Aunque mis aspiraciones budistas son bastante anárquicas y están llenas de parches -creo que tunear el budismo es una de sus lecciones implícitas, aunque no sé si será una excusa para permitirme ciertos excesos, como el del ron-, siento que sigo fallando en algunas de las facetas en las que más me esfuerzo por mejorar. Que esforzarse por hacer el bien -o no ser tan malo-, es algo bueno; pero más bueno es cuando la intención ulterior es de ese esfuerzo es pura. Vamos, que cuando leí ésto en no recuerdo cuál libro, me vi encasillado como becario pseudobudista; aunque considerando que nada es permanente, debería ver con optimismo el hecho de que algún día la esencia ulterior de mis acciones pueda ser buena y pura. Por ahora, en muchos aspectos, no lo es. Hoy mi sangre ha hervido como nunca antes, consecuencia de ser demasiado condescendiente con mi ex, y aguantar tonterías de niña de instituto, que es lo que sigue siendo pese a codearse ya con la élite universitaria de magisterio (uh). ¿Perder los papeles? No. Pero debajo de las intenciones reales, que ya de por sí son renegrías, había un torrente de sangre hirviendo que empujaba mala hostia a borbotones. Y éso causa un efecto dominó bastante despreciable; y aunque no haya perdido los papeles, he envenenado cada palabra a más no poder. Debería recurrir otra vez a la goma en la muñeca, para flagelarme cada vez que tenga malvadas intenciones, dignas de mi aguijonado e hipersexual signo zodiacal.

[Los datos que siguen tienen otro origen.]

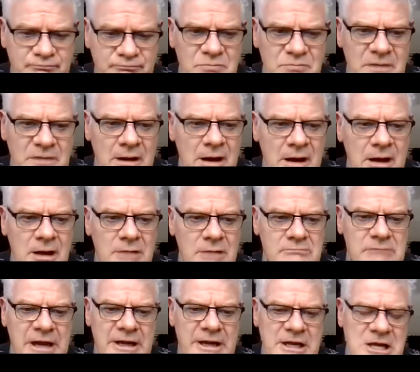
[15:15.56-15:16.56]

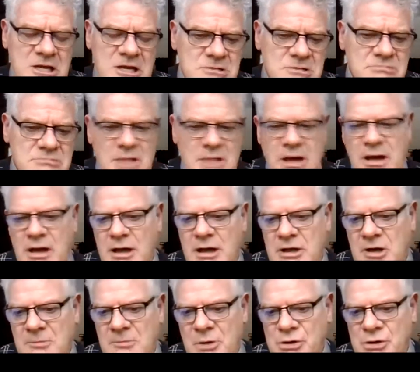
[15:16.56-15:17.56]
any
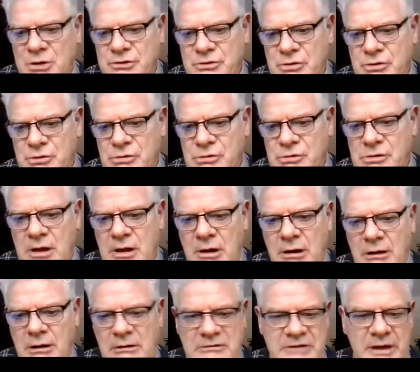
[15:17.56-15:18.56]
commercial
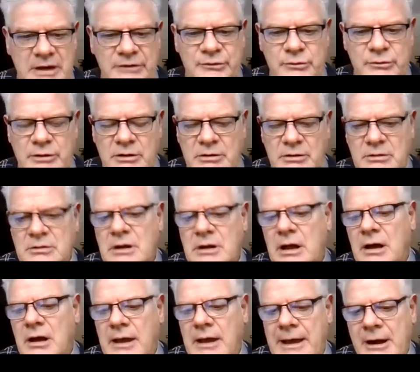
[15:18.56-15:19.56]
or industrial
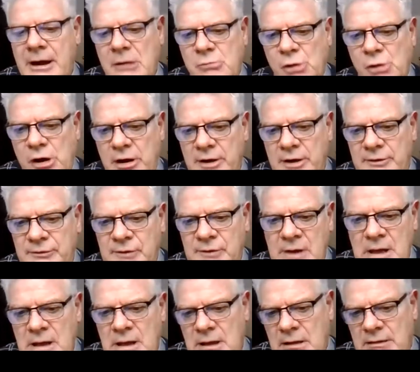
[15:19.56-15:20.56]
enterprise.
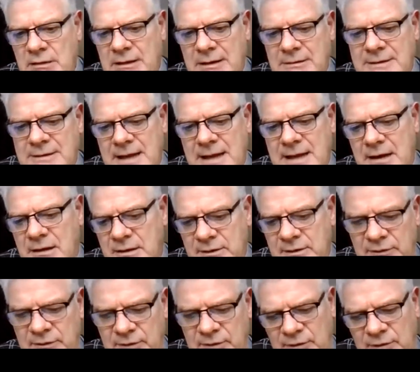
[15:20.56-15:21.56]
The intent
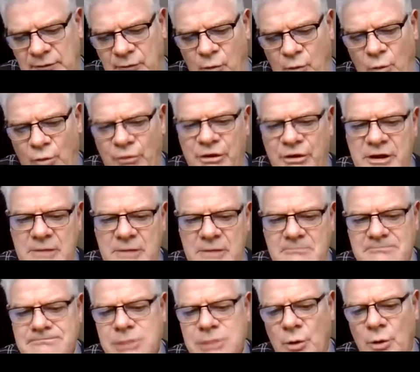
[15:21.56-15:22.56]
is it's for the
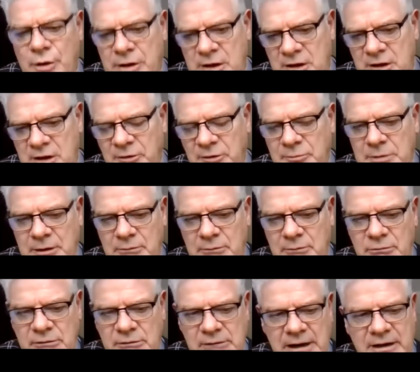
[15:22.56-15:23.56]
employees, but we
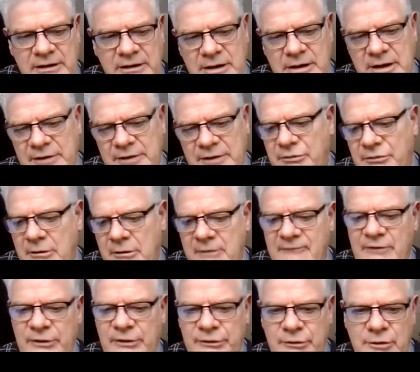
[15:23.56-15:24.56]
recognize there are
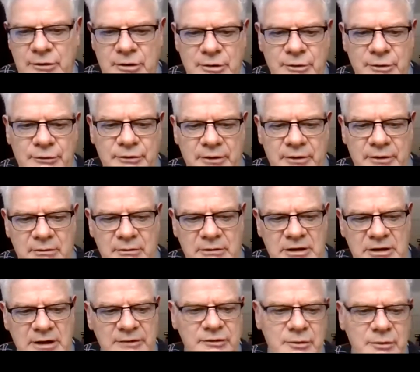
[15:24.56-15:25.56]
visitors and
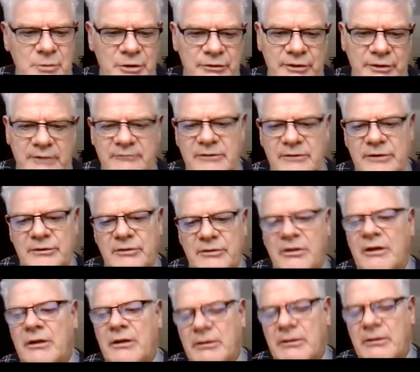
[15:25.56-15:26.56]
customers that visit
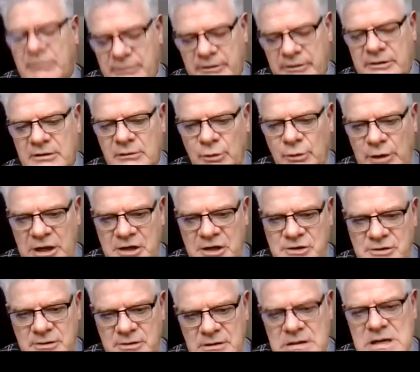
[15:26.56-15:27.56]
the
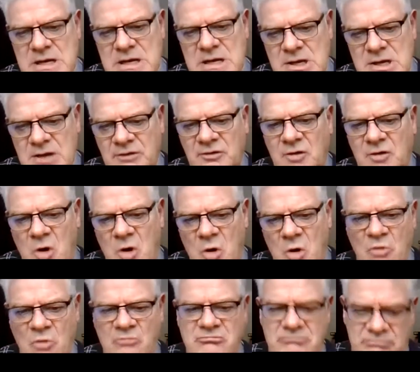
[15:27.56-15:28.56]
location.
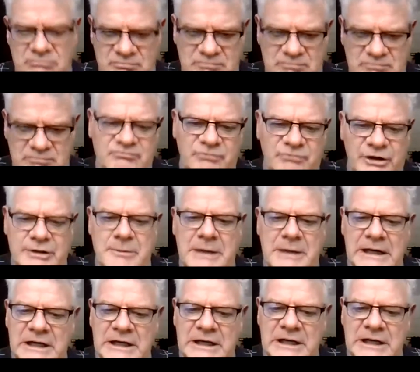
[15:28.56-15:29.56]
So
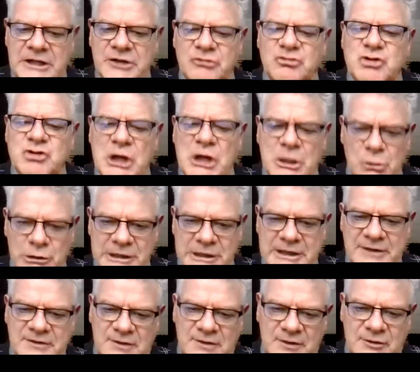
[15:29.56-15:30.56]
fundamentally, it's generally
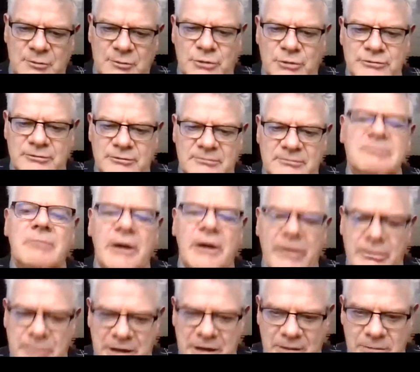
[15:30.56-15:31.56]
accessible by the
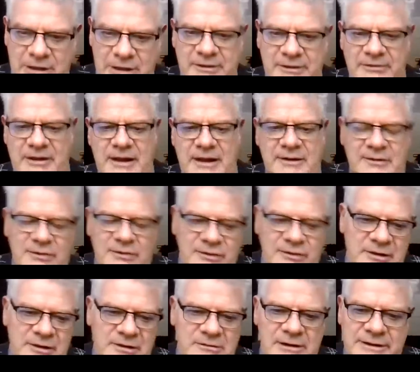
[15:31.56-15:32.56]
public, and that's
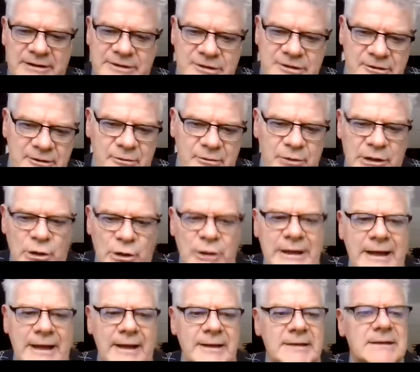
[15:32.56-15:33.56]
the criteria we look
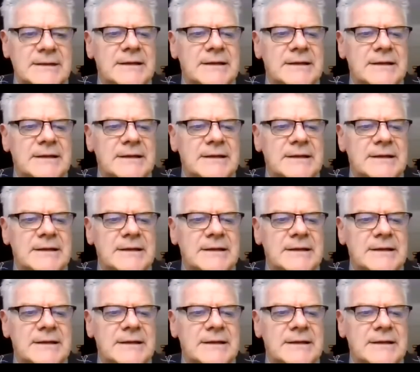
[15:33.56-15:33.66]
at.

El buen Chico normal sostiene lo atractivo del lado oscuro; y cada vez lo creo más, pues cada vez que regalo a quien antaño lo fue todo para mí una de mis elaboradas parrafadas cargadas de veneno -parecido al asqueroso cáncer negro que le metían a Fox Mulder por los ojos- siento que se produce una inversión: antes yo recibía los hachazos y me arrepentía cual beato temeroso de Dios, y ahora es ella la que se arrepiente, y su conciencia mendiga cada días con más fervor y penitencia mi perdón.
En fin. Todos guardamos un cadáver bajo la cama. Yo incluso soñé con él una vez; lo escondía debajo de las sábanas y dormía encima de él. Era como dormir sobre una colchoneta de tofu. Luego me las veía putas para sacarlo de casa a pedazos y meterlo en el contenedor de aquí abajo, para que venga Otto el basurero a recogerlo. Ya hablaré algún otro día de mis perturbadores sueños de enfermo mental.
Mi sangre está ya más templada; ahora agradezco haber estado saliendo un par de meses con una adicta a las benzodiazepinas. Ni el de trainspotting. Aunque ya me queda poco género para jugar a los médicos; la última la guardaba para una ocasión especial, como la de hoy. Perdóname, Maider.
Alma negra, alma negra, pastilla amarilla.